## Task to complete
Copy exactly the lines starting at the one that contains "[18:29.51-18:30.51]" and running through the end of the material below. Exclude any pictures.

## Exercise inputs
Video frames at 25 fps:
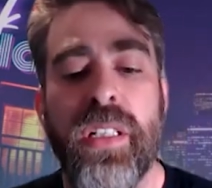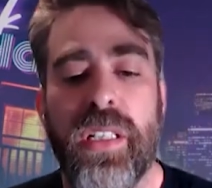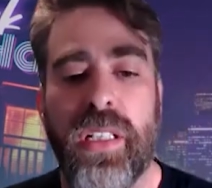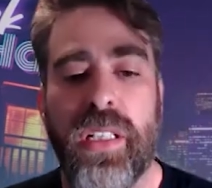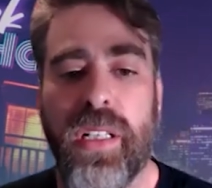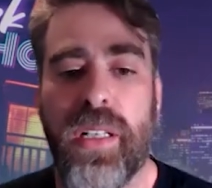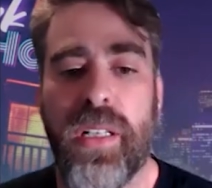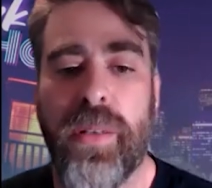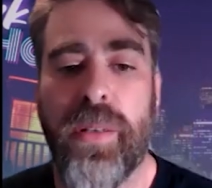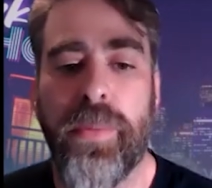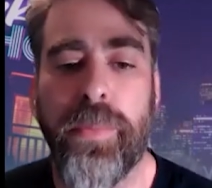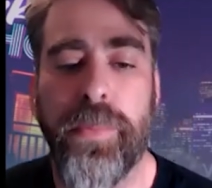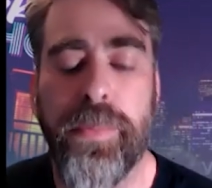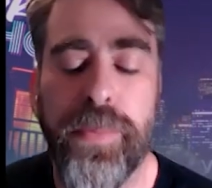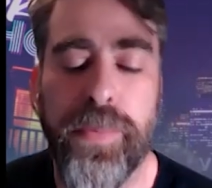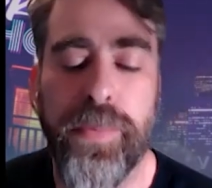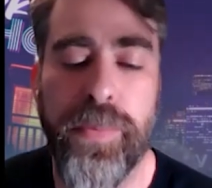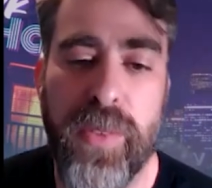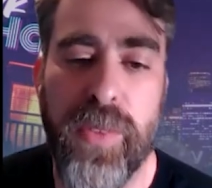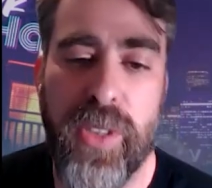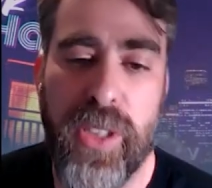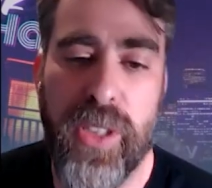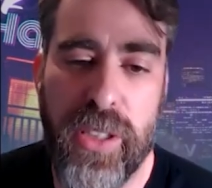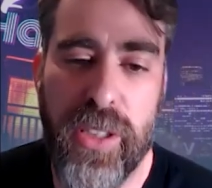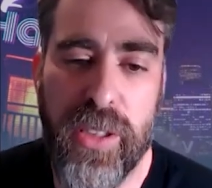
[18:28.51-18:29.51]
Um,
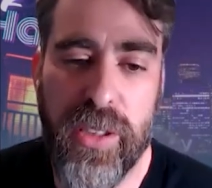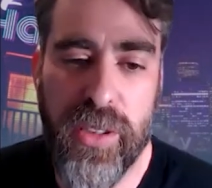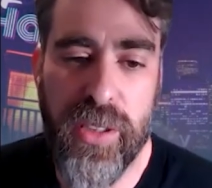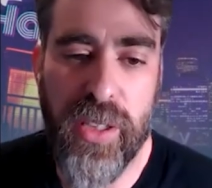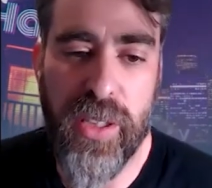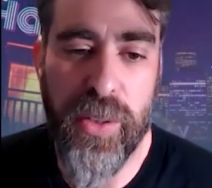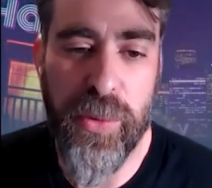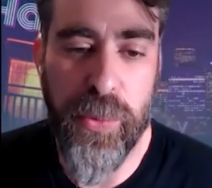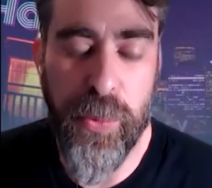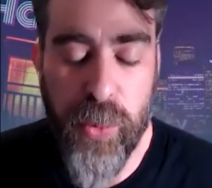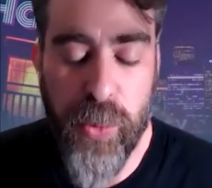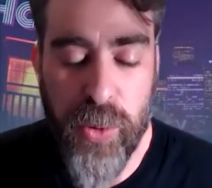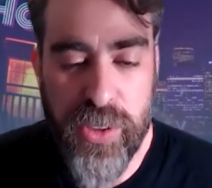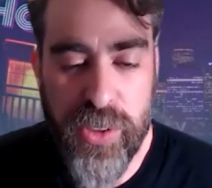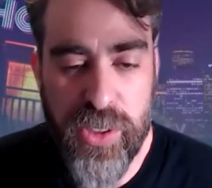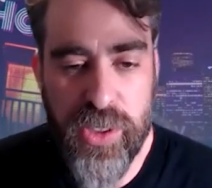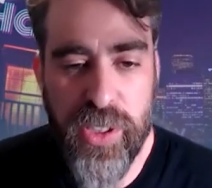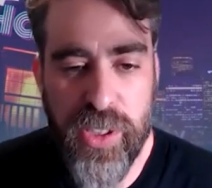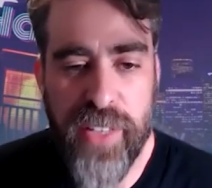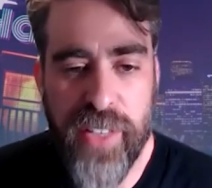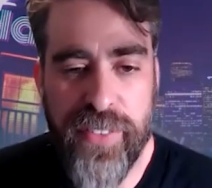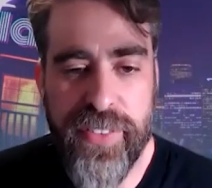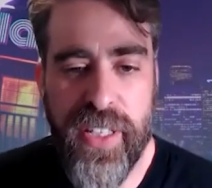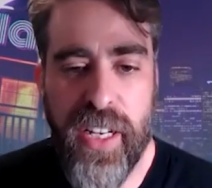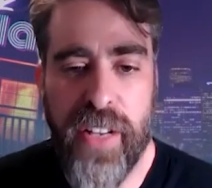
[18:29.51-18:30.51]
and once
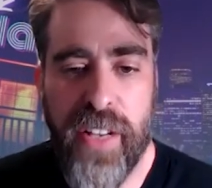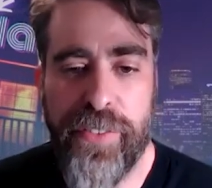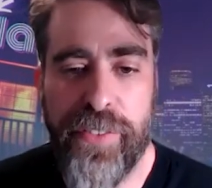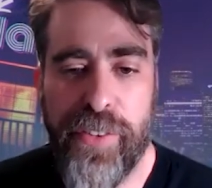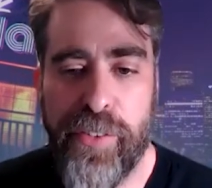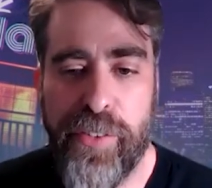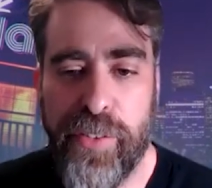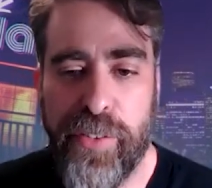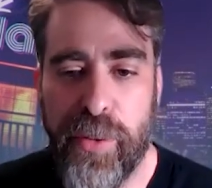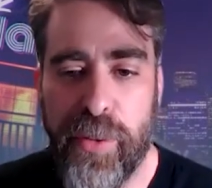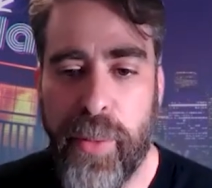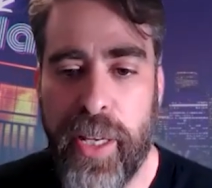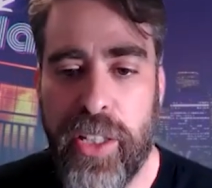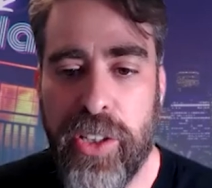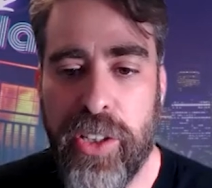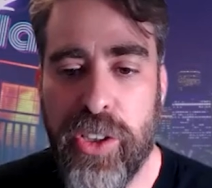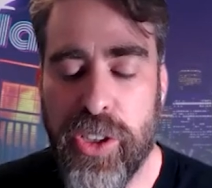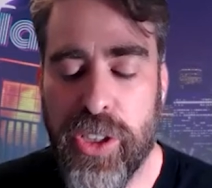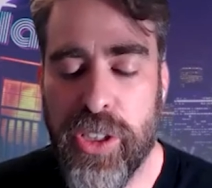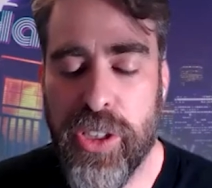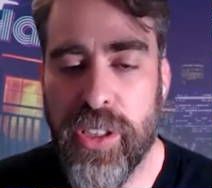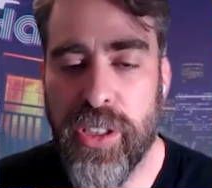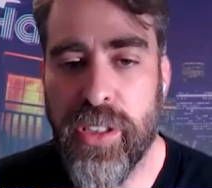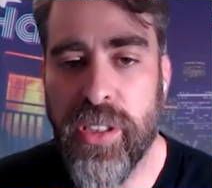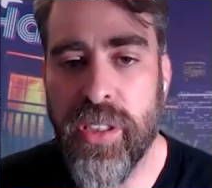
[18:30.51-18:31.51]
you have enough
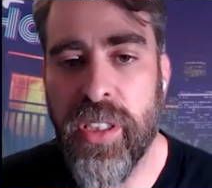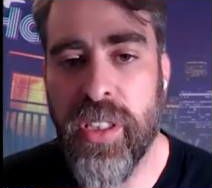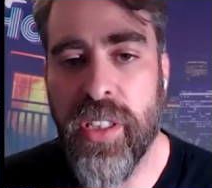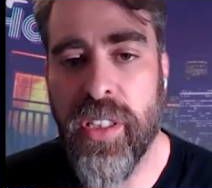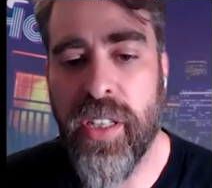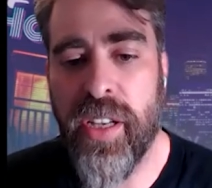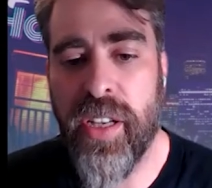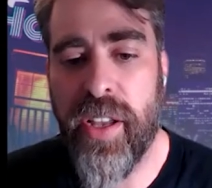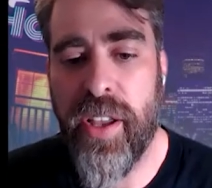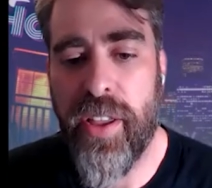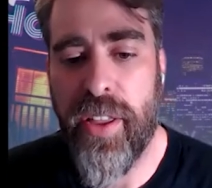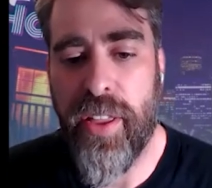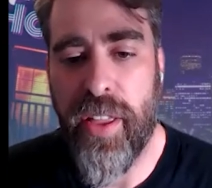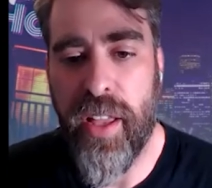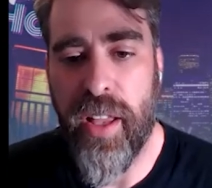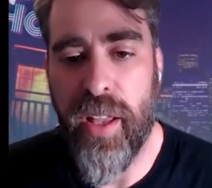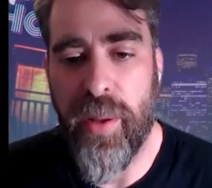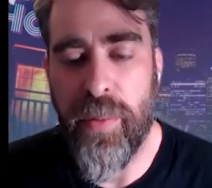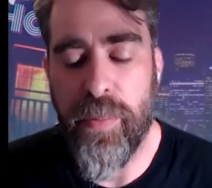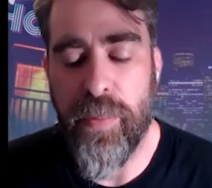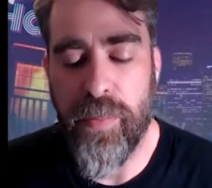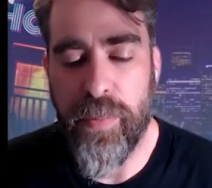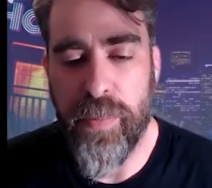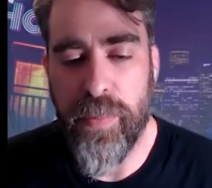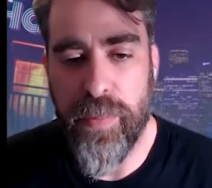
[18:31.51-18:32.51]
information,
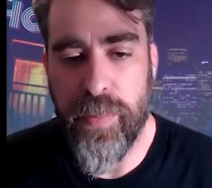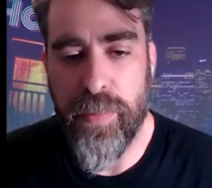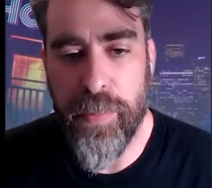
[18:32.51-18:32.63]
uh,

## Answer to this problem
[18:29.51-18:30.51]
and once
[18:30.51-18:31.51]
you have enough
[18:31.51-18:32.51]
information,
[18:32.51-18:32.63]
uh,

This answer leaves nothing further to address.